Tal vez De reojo, la exposición de Sylvia Plachy en el Círculo, prolonga este compromiso ético con la ambigüedad. Nacida en Budapest y emigrada a Nueva York a los quince años, emplea posiblemente títulos demasiados pomposos y literarios. A pesar de eso, a pesar de que el mundo que le rodea ya posa de modo casi imparable, sus imágenes impactan directamente en el sistema nervioso, sin necesidad de narración, sugiriendo la posibilidad de una visita no guiada. De su Autorretrato con vacas regresando a casa, Avedon ha dicho: “Me hace reír y me rompe el corazón. Es moral. Es todo lo que un fotógrafo tendría que ser”. Amiga de Wenders y de Tom Waits, los famosos que aparecen en la exposición de Plachy -Burroughs, Warhol, el mismo Waits- lo hacen a título de muestras de una singularidad cualquiera. Son rostros del mismo espectral anonimato que reaparece en tomas de calles, coches, casas destartaladas. Bajo el catolicismo de los medios técnicos, Plachy busca el protestantismo de la existencia. Busca interruptores de nuestro dogma, vacuolas de no comunicación desde donde la humanidad pueda aún sentir algo propio, pensar algo, vivir algo.
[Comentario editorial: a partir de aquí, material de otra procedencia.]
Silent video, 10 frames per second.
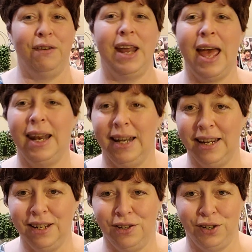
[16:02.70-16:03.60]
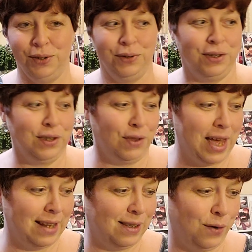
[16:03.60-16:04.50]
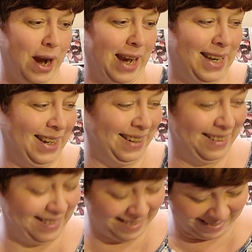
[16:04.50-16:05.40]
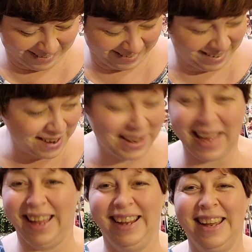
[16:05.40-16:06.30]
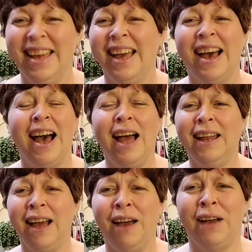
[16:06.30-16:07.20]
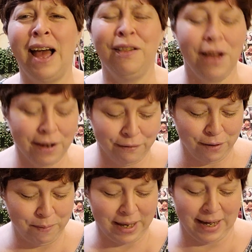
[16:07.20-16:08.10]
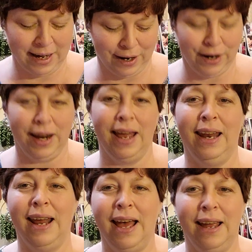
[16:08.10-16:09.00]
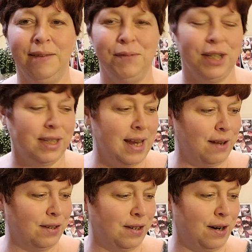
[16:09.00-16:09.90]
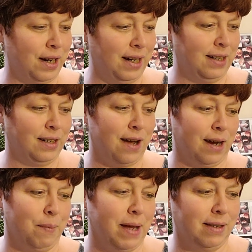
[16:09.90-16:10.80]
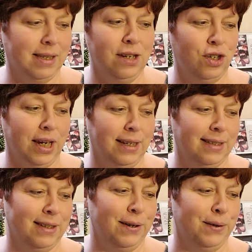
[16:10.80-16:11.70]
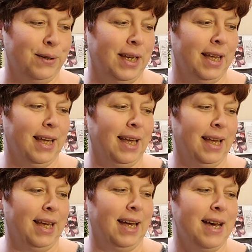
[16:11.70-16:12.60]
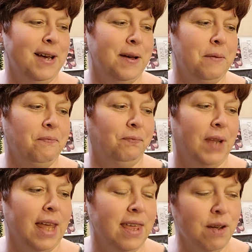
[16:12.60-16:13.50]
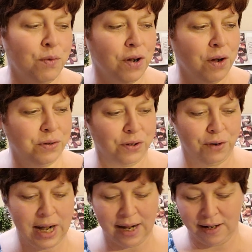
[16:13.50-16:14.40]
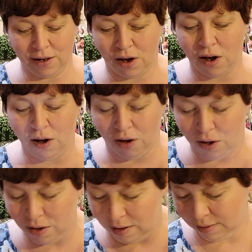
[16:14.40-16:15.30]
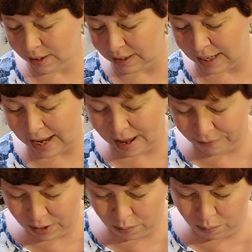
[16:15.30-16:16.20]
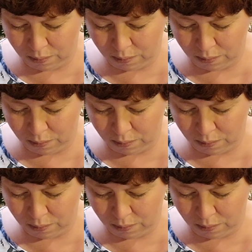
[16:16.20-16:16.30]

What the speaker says: had any issues, so that's great. Okay, how long have we been here? And I'm just now starting to talk about stitching, so I think we'll go straight into haul because I have it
Finalmente, no es el registro documental lo que más interesa en estos tres espacios, aunque representen también un estudio social impagable. Algunos de estos fotógrafos podría hablar -como Colom- de “hacer la calle”, de ejercer de “notarios de una época”. Sin embargo, ellos no se preocupan tanto por el sitio adecuado, por el momento justo, al estilo del sacerdote informativo, como de acercarnos, con el ojo táctil que desciende, al alma de cualquier esquina. Incluso en las fotografías sociales capturan instantes de una vida secreta, una vida tan viva que está siempre al borde de lo desaparición. Lo que nos interesa de esas estampas no es tanto su capacidad para reproducir lo visible como -en palabras de Klee- para hacer visible lo invisible. Bajo la costra de la normativa social, hacen perceptible la enigmática flexibilidad del tiempo mismo. Lo político brota de esta atención a lo apenas existente. Con la paciencia de quien se apiada de lo mínimo, le arrancan a una sociedad empeñada en proscribir la “pobreza” imágenes que consiguen emocionar con tomas de una felicidad no menos improbable que la desdicha.